**Task brief:** Go to the line that contains "(15.00 s to 16.00 s)" in the records below and repeat it, and each line after it, exactly through the end, omitting pictures.

(Collected data entries)
┄┄┄┄┄┄┄┄┄┄

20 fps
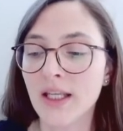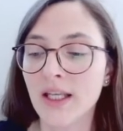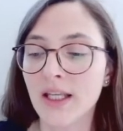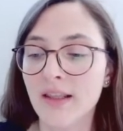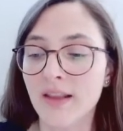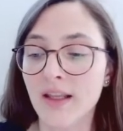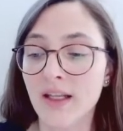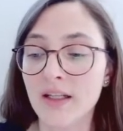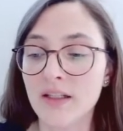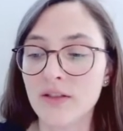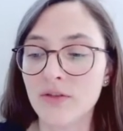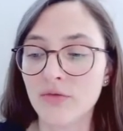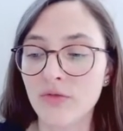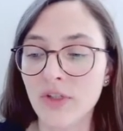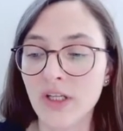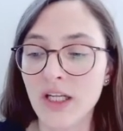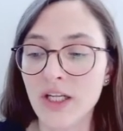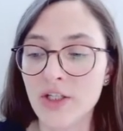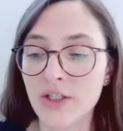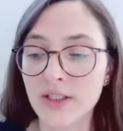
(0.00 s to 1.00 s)
that it's
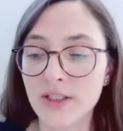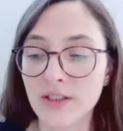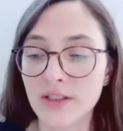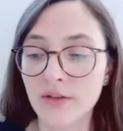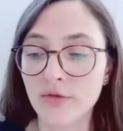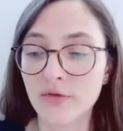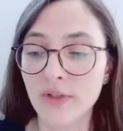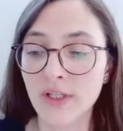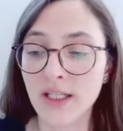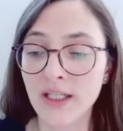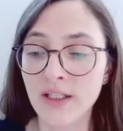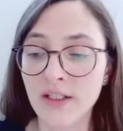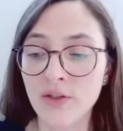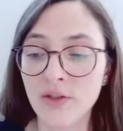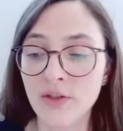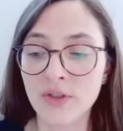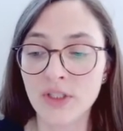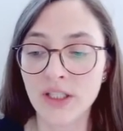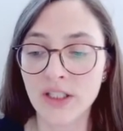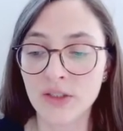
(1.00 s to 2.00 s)
really just a great
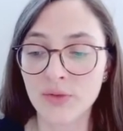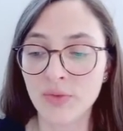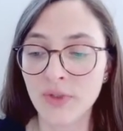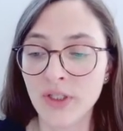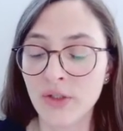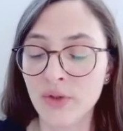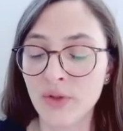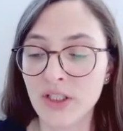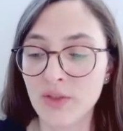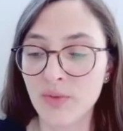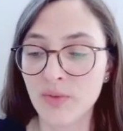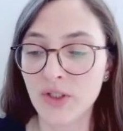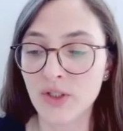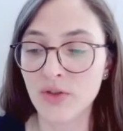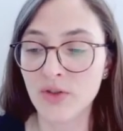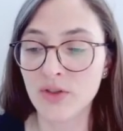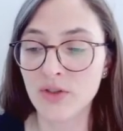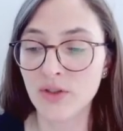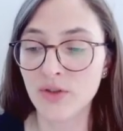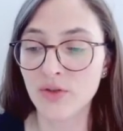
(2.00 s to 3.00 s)
user experience
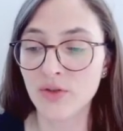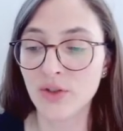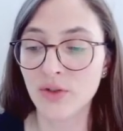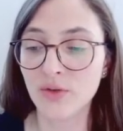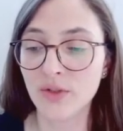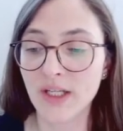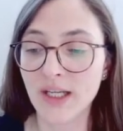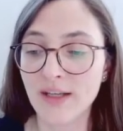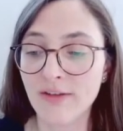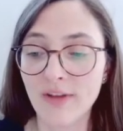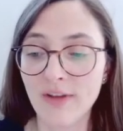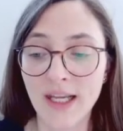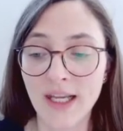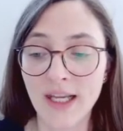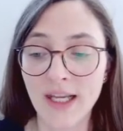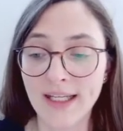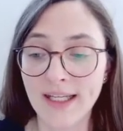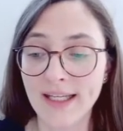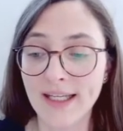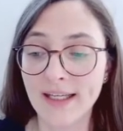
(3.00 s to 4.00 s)
because you don't have
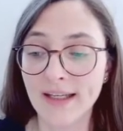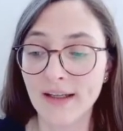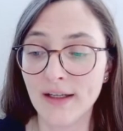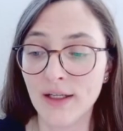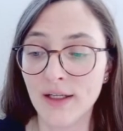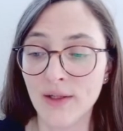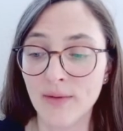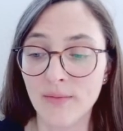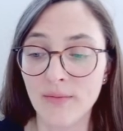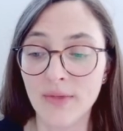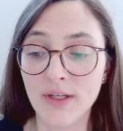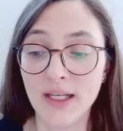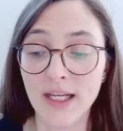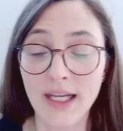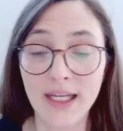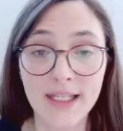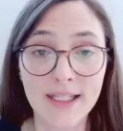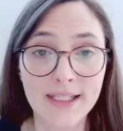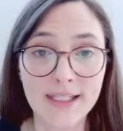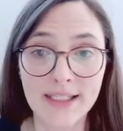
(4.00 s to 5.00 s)
any
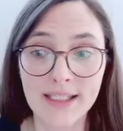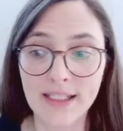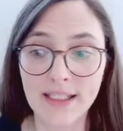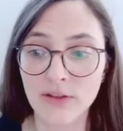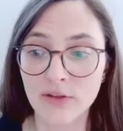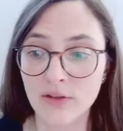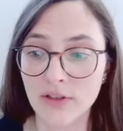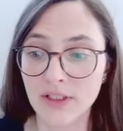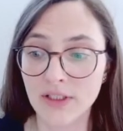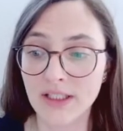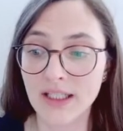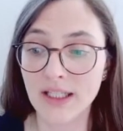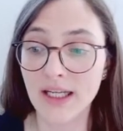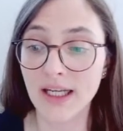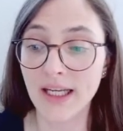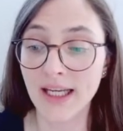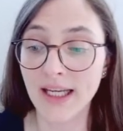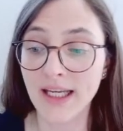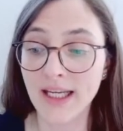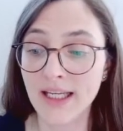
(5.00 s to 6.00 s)
latency or
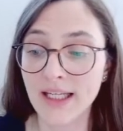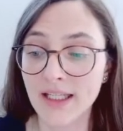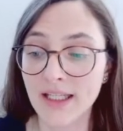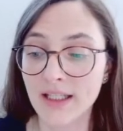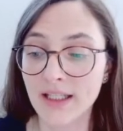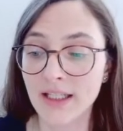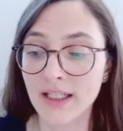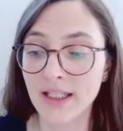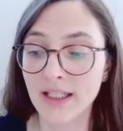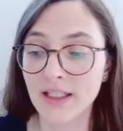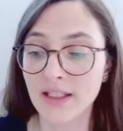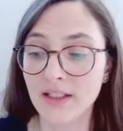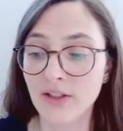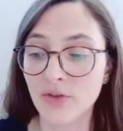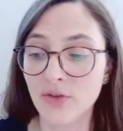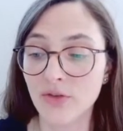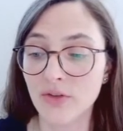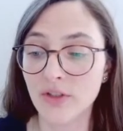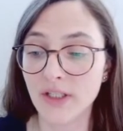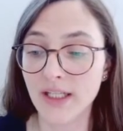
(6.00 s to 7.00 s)
delay in
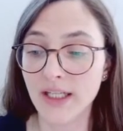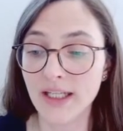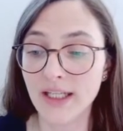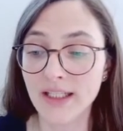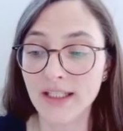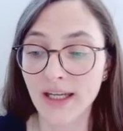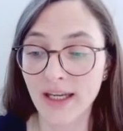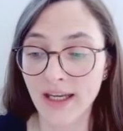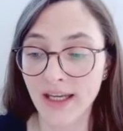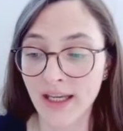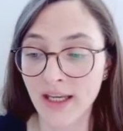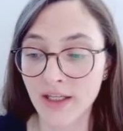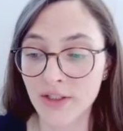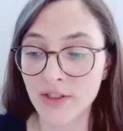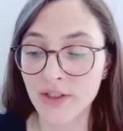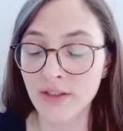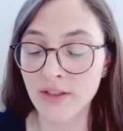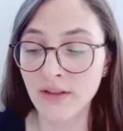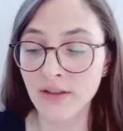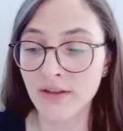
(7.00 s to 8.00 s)
your
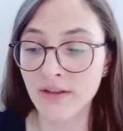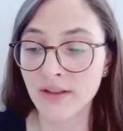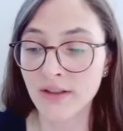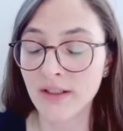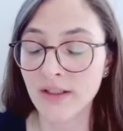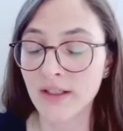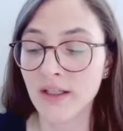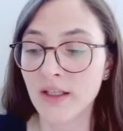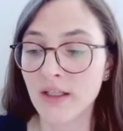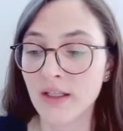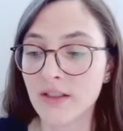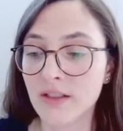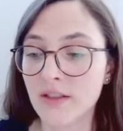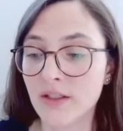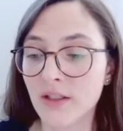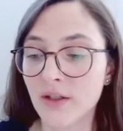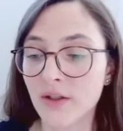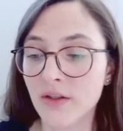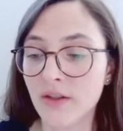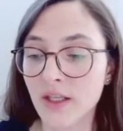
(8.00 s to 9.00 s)
interaction.
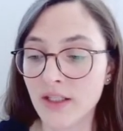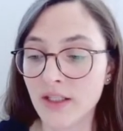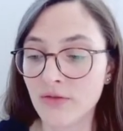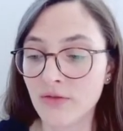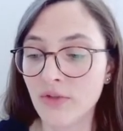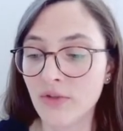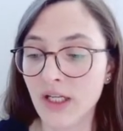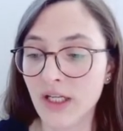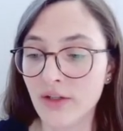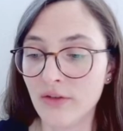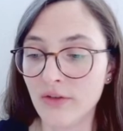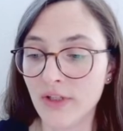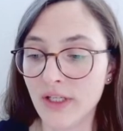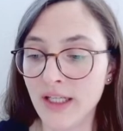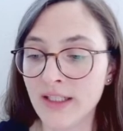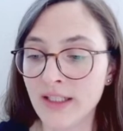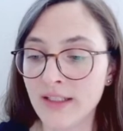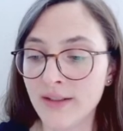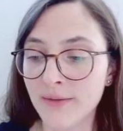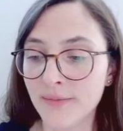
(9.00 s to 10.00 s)
So that's really
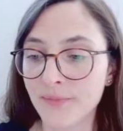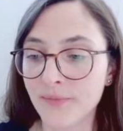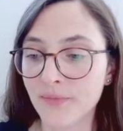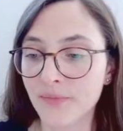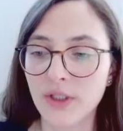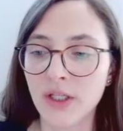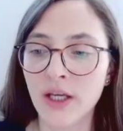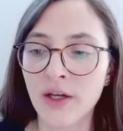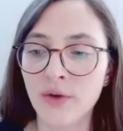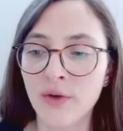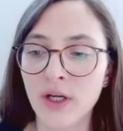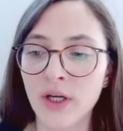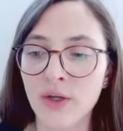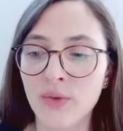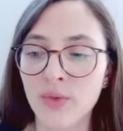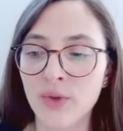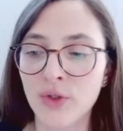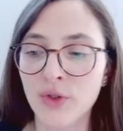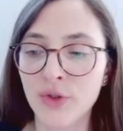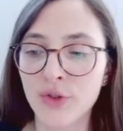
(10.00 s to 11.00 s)
great. Now
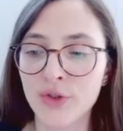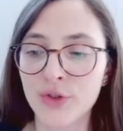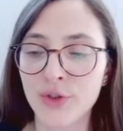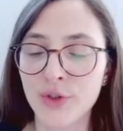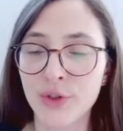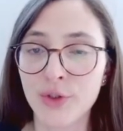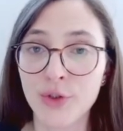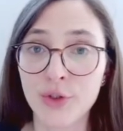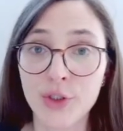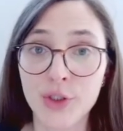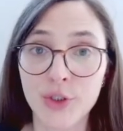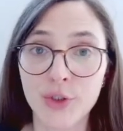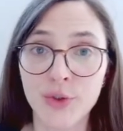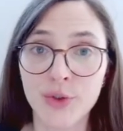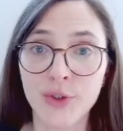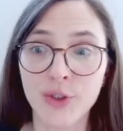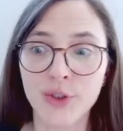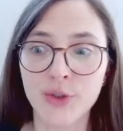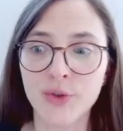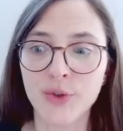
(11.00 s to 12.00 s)
I will also
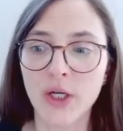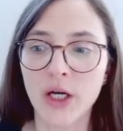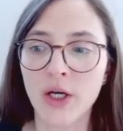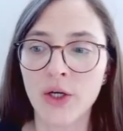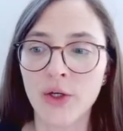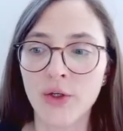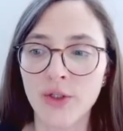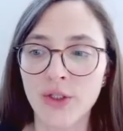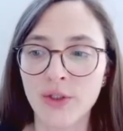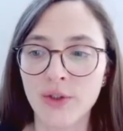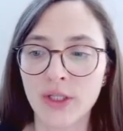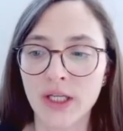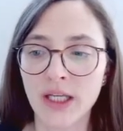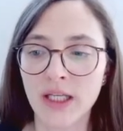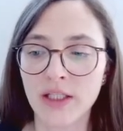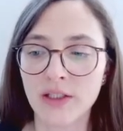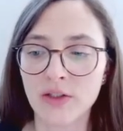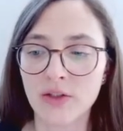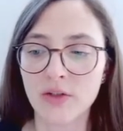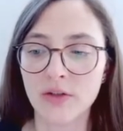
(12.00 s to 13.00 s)
show you how you
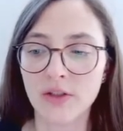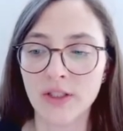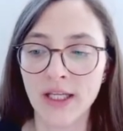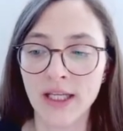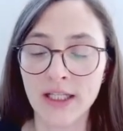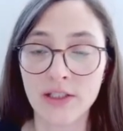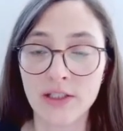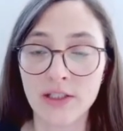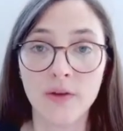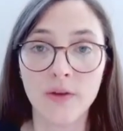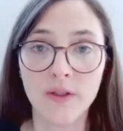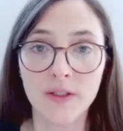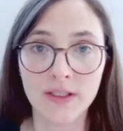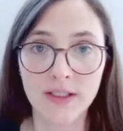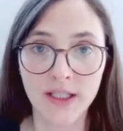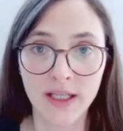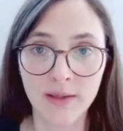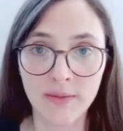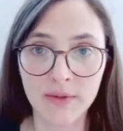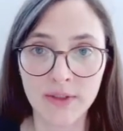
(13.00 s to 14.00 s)
can connect to the
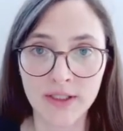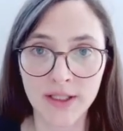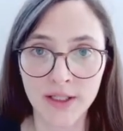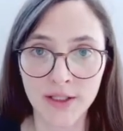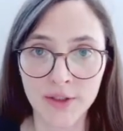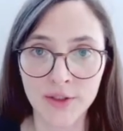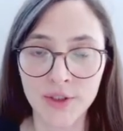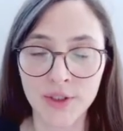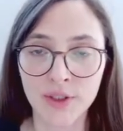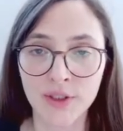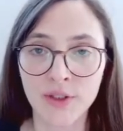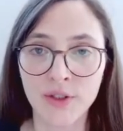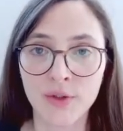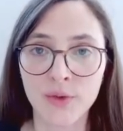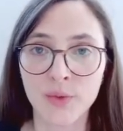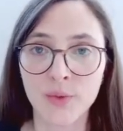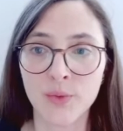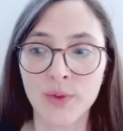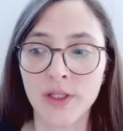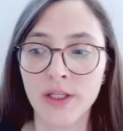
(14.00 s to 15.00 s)
same
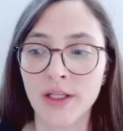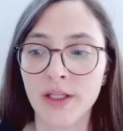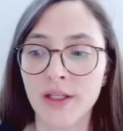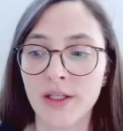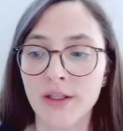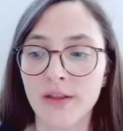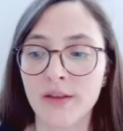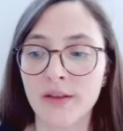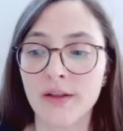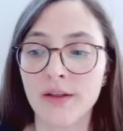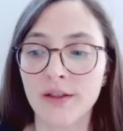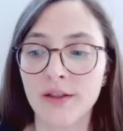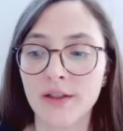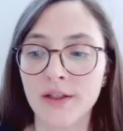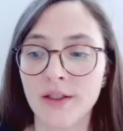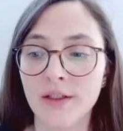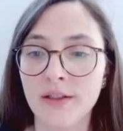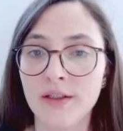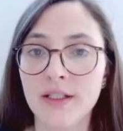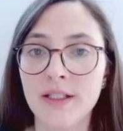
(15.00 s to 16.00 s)
session with
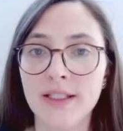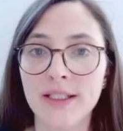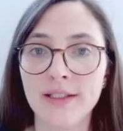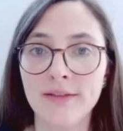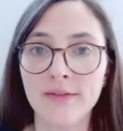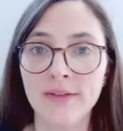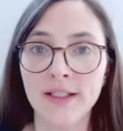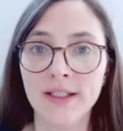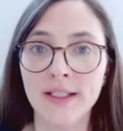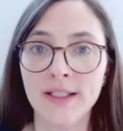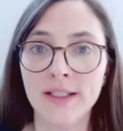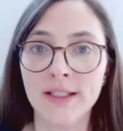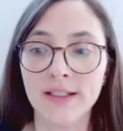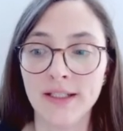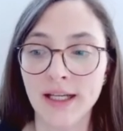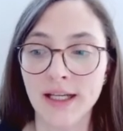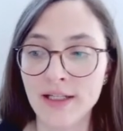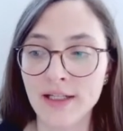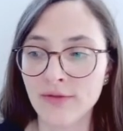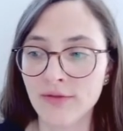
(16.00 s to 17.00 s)
the DCV
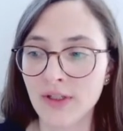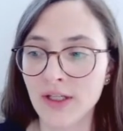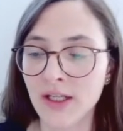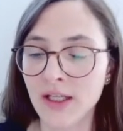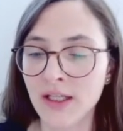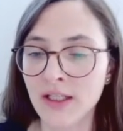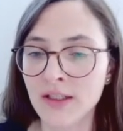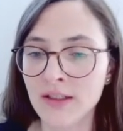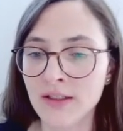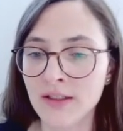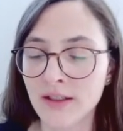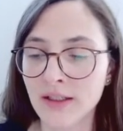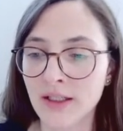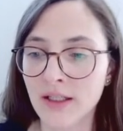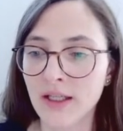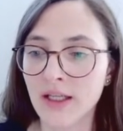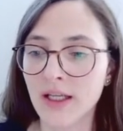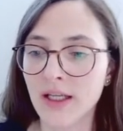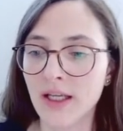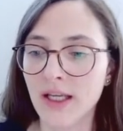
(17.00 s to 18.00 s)
native client.
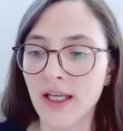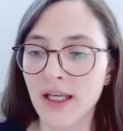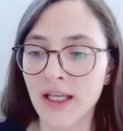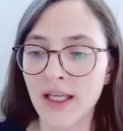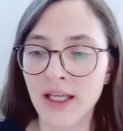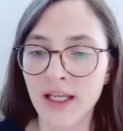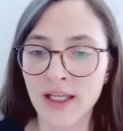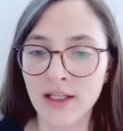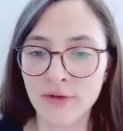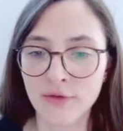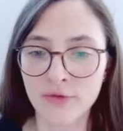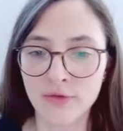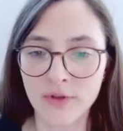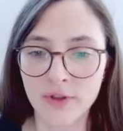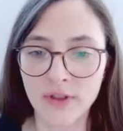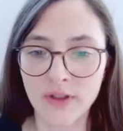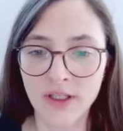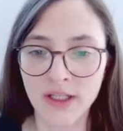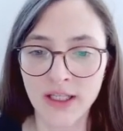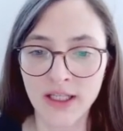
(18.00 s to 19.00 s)
And
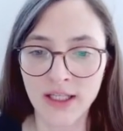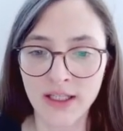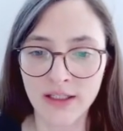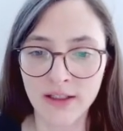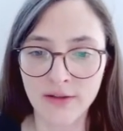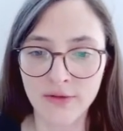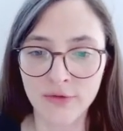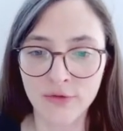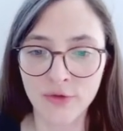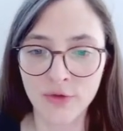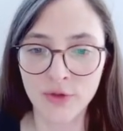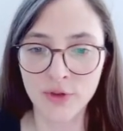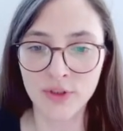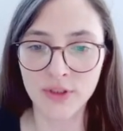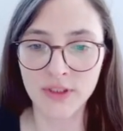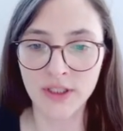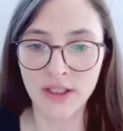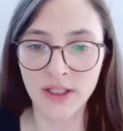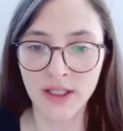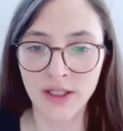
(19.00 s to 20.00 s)
for that, at
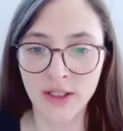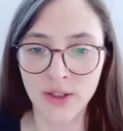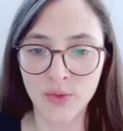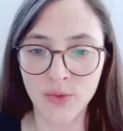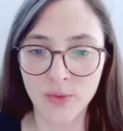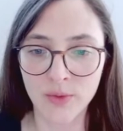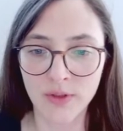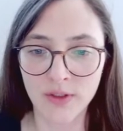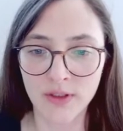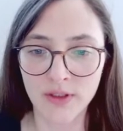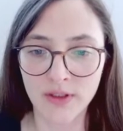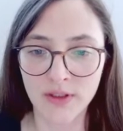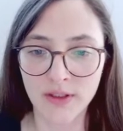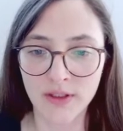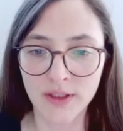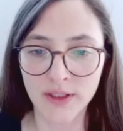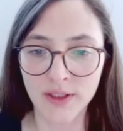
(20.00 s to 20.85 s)
first I will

┄┄┄┄┄┄┄┄┄┄

**Answer below:**
(15.00 s to 16.00 s)
session with
(16.00 s to 17.00 s)
the DCV
(17.00 s to 18.00 s)
native client.
(18.00 s to 19.00 s)
And
(19.00 s to 20.00 s)
for that, at
(20.00 s to 20.85 s)
first I will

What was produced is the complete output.